La mayoría de los niños pequeños van a poner a prueba los límites de su nueva libertad. Es posible que tu niño esté encantado con su cama durante el día, pero una vez que se apagan las luces, puede que decida ir a buscarte. Este es un comportamiento completamente normal. Aquí hay algunos consejos para guiarlo:
Ten un plan antes de la primera noche. Decide desde antes cómo vas a reaccionar si tu hijo se sale de la cama: ¿lo llevarás de vuelta en silencio, le darás un breve recordatorio o usarás una frase específica cada vez? Tener una estrategia puede ayudarte a mantener la calma y la consistencia durante estos momentos difíciles a la hora de acostarse. Una cosa que puedes hacer es tomarlo de la mano y llevarlo de regreso con calma. Puedes decirle que tiene que quedarse en la cama, darle un beso rápido e irte. Cantar canciones, contar cuentos, sobarle la espalda o acostarte con él puede confundir la rutina de la hora de acostarse.
Hazlo de manera tranquila y sin mucha atención. Mantén la calma y no hagas que el proceso sea emocionante ni triste, ya que esto puede animarlos a repetir el comportamiento. Entre menos divertido lo hagas, menos atractivo les resultará levantarse.
Sé constante. Es posible que tengas que llevar a tu hijo a la cama varias veces en una noche. Respira y sigue firme. Poco a poco va a aprender las nuevas reglas, pero solo si respondes igual cada vez.
Reconoce cuando lo hace bien. Si tu niño se queda en la cama toda la noche, felicítalo por la mañana. Dile lo orgulloso que estás. También puedes usar premios pequeños, como una calcomanía o una ida al parque, para recompensar su buena actitud.
Dale tiempo. Las primeras noches o semanas pueden ser pesadas. Sé paciente y dale a tu niño tiempo suficiente para adaptarse. Algunos niños pasan por una fase de “luna de miel” al principio, dónde están tan emocionados con la cama que ni siquiera prueban los límites. Pero después de unos días, es posible que empiecen a ponerlos a prueba.
Si la resistencia a la hora de dormir se convierte en un gran problema, fíjate si hay miedos detrás de eso. Algunos niños desarrollan ansiedad por separación o miedo a la oscuridad después de pasar a una cama. Habla con ellos sobre sus sentimientos durante el día y piensa si hace falta agregar más cosas que le den consuelo dentro de la rutina para dormir.
A veces, aunque hagas todo lo posible, un niño simplemente no está listo. Si tu niño está muy alterado, tiene berrinches o parece muy asustado después de varios días en la nueva cama, está bien volver a poner la cuna. No lo trates como un castigo o un paso atrás. Simplemente dile: “Vamos a intentar otra vez con la cama grande en unos meses, cuando estés un poquito más grande”.
A veces, ponerle pausa y volver a intentarlo más tarde es lo mejor.
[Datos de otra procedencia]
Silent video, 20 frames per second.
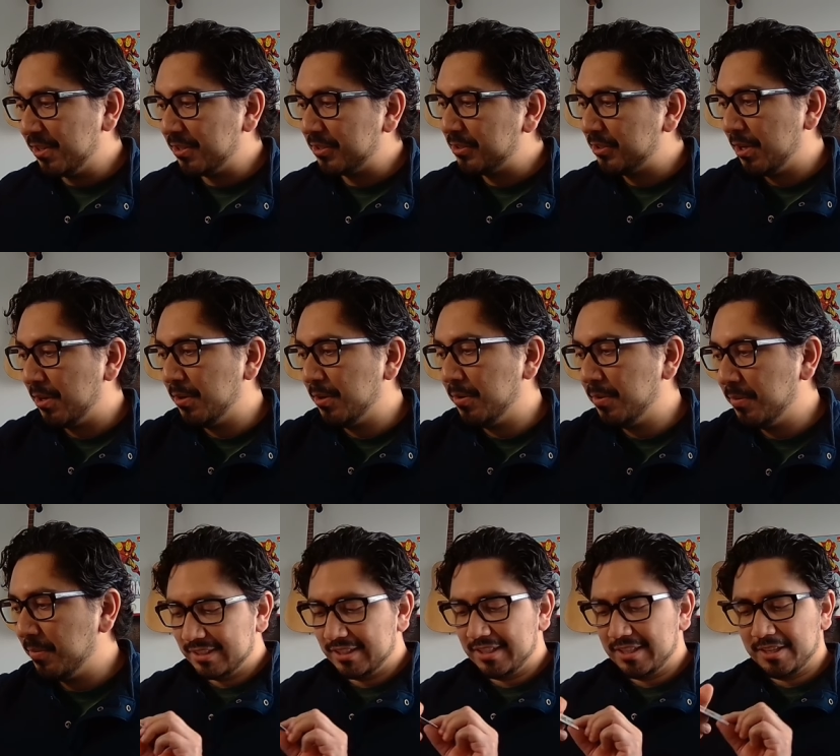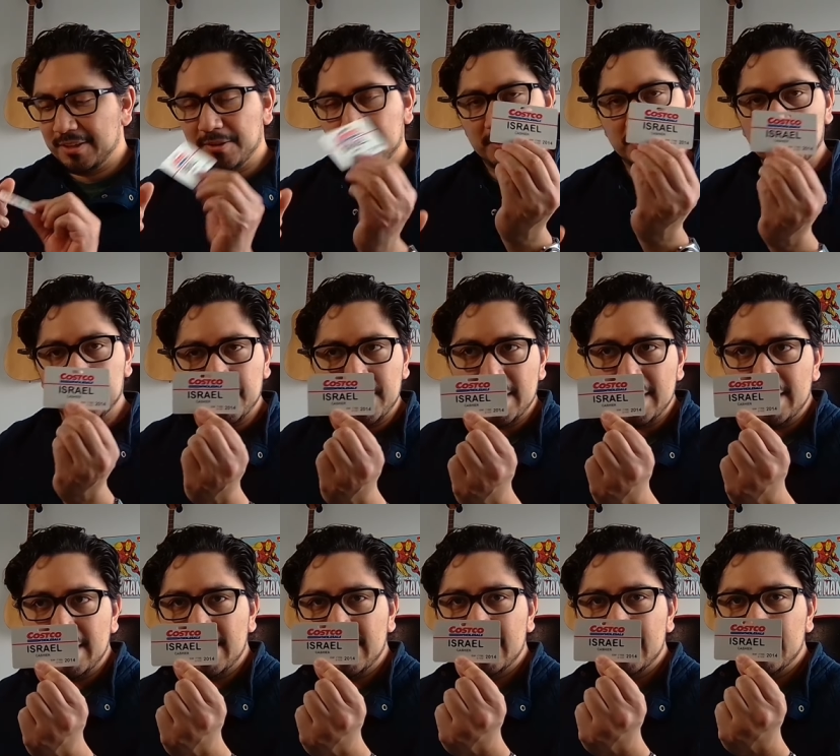So here's
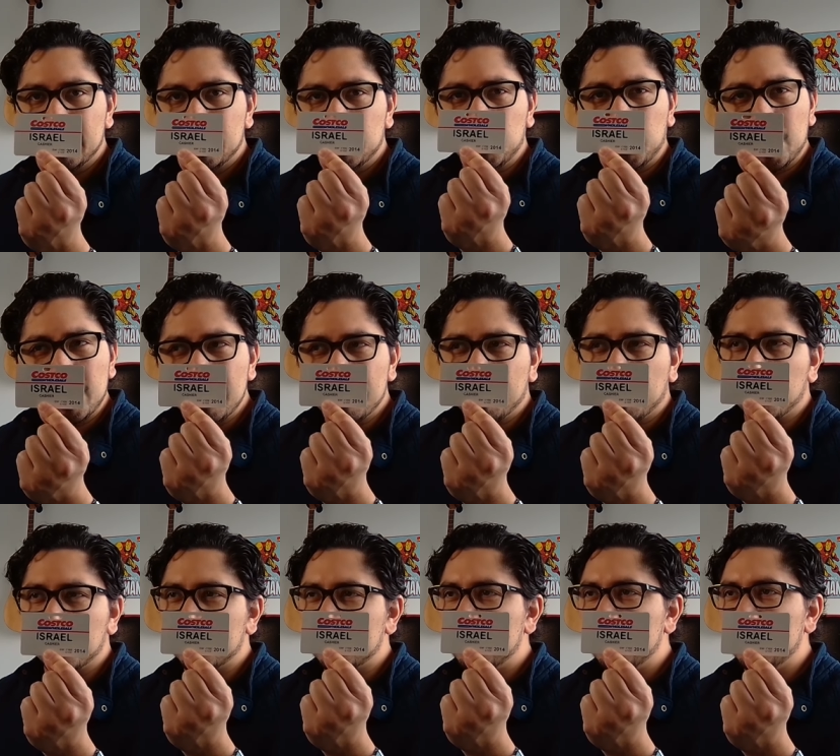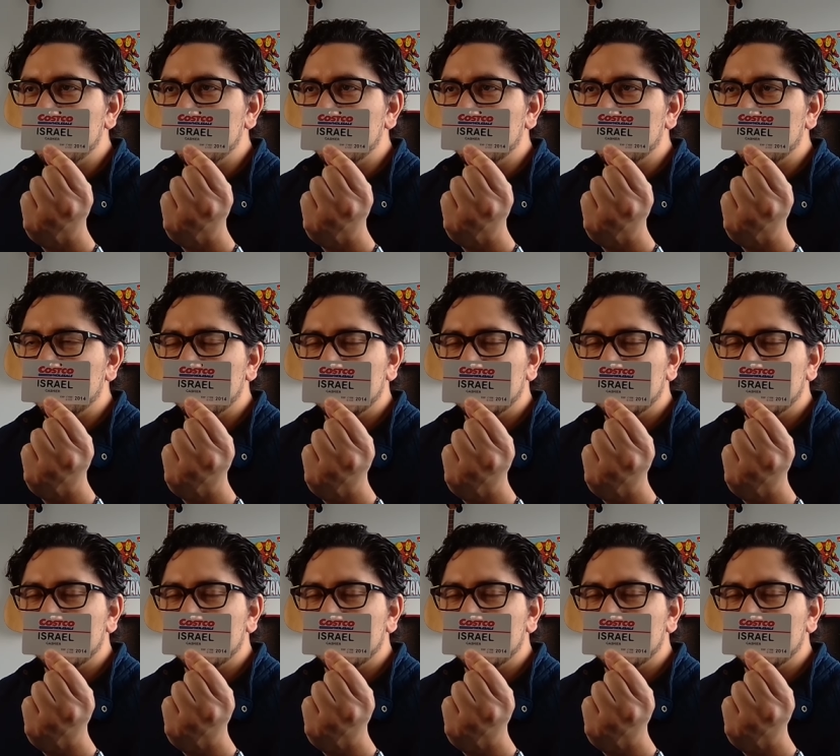my 2014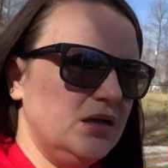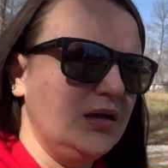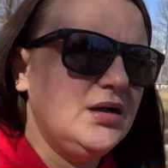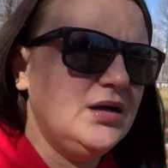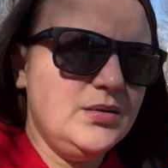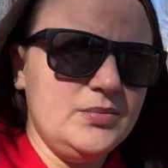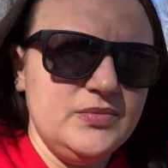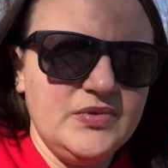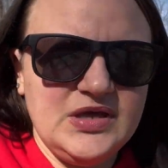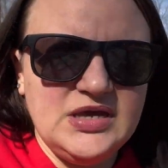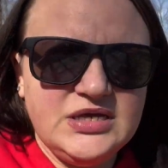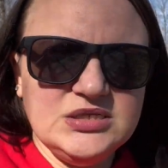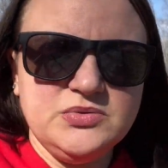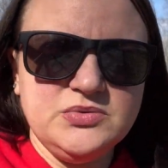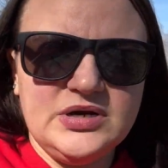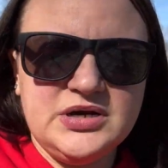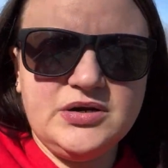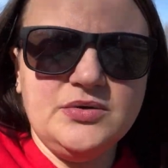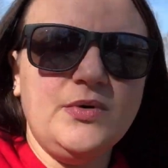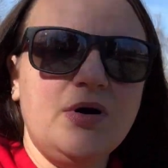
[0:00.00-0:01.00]
the kids
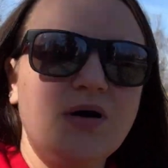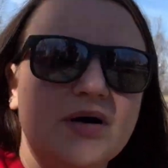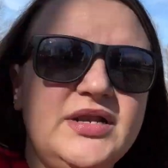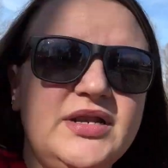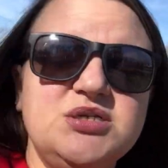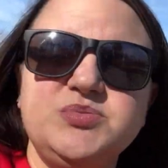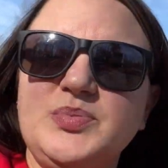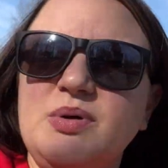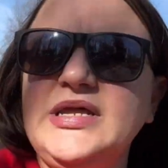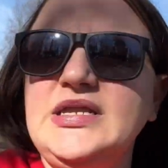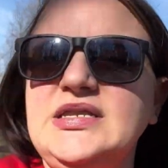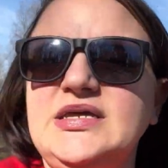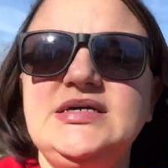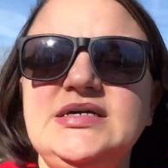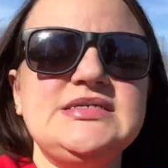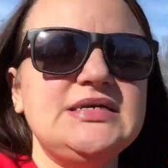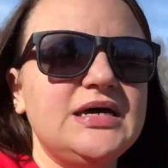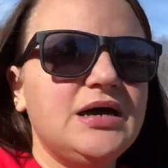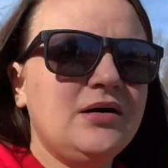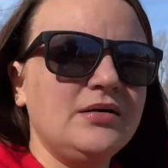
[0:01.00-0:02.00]
wanted to walk, and it's pretty
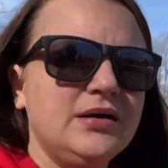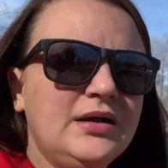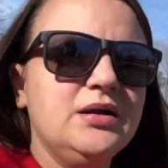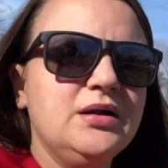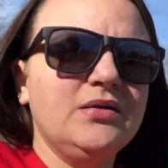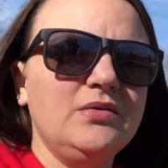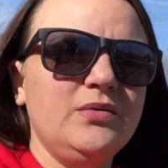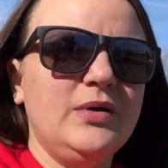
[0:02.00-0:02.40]
decent out here.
Dejar a tu hijo seguro en su cuna un poco más tiempo puede facilitar mucho la transición final.
Pasar a una cama de niño grande es un hito importante en la vida de tu niño. Marca ese cambio de ser un bebé pequeño en una cuna a un niño pequeño con más independencia. Para los papás, puede ser emocionante y al mismo tiempo un poquito agridulce.
Recuerda que cada niño se adapta de manera diferente. Algunos hacen el cambio sin mucho problema, mientras que otros necesitan más apoyo y tiempo. Los dos son parte del proceso de aprendizaje. Trata de mantener la paciencia, ser constante y seguir con sus rutinas. Con límites claros, mucho ánimo y medidas de seguridad, tu niño pequeño pronto se sentirá cómodo y orgulloso en su cama de niño grande.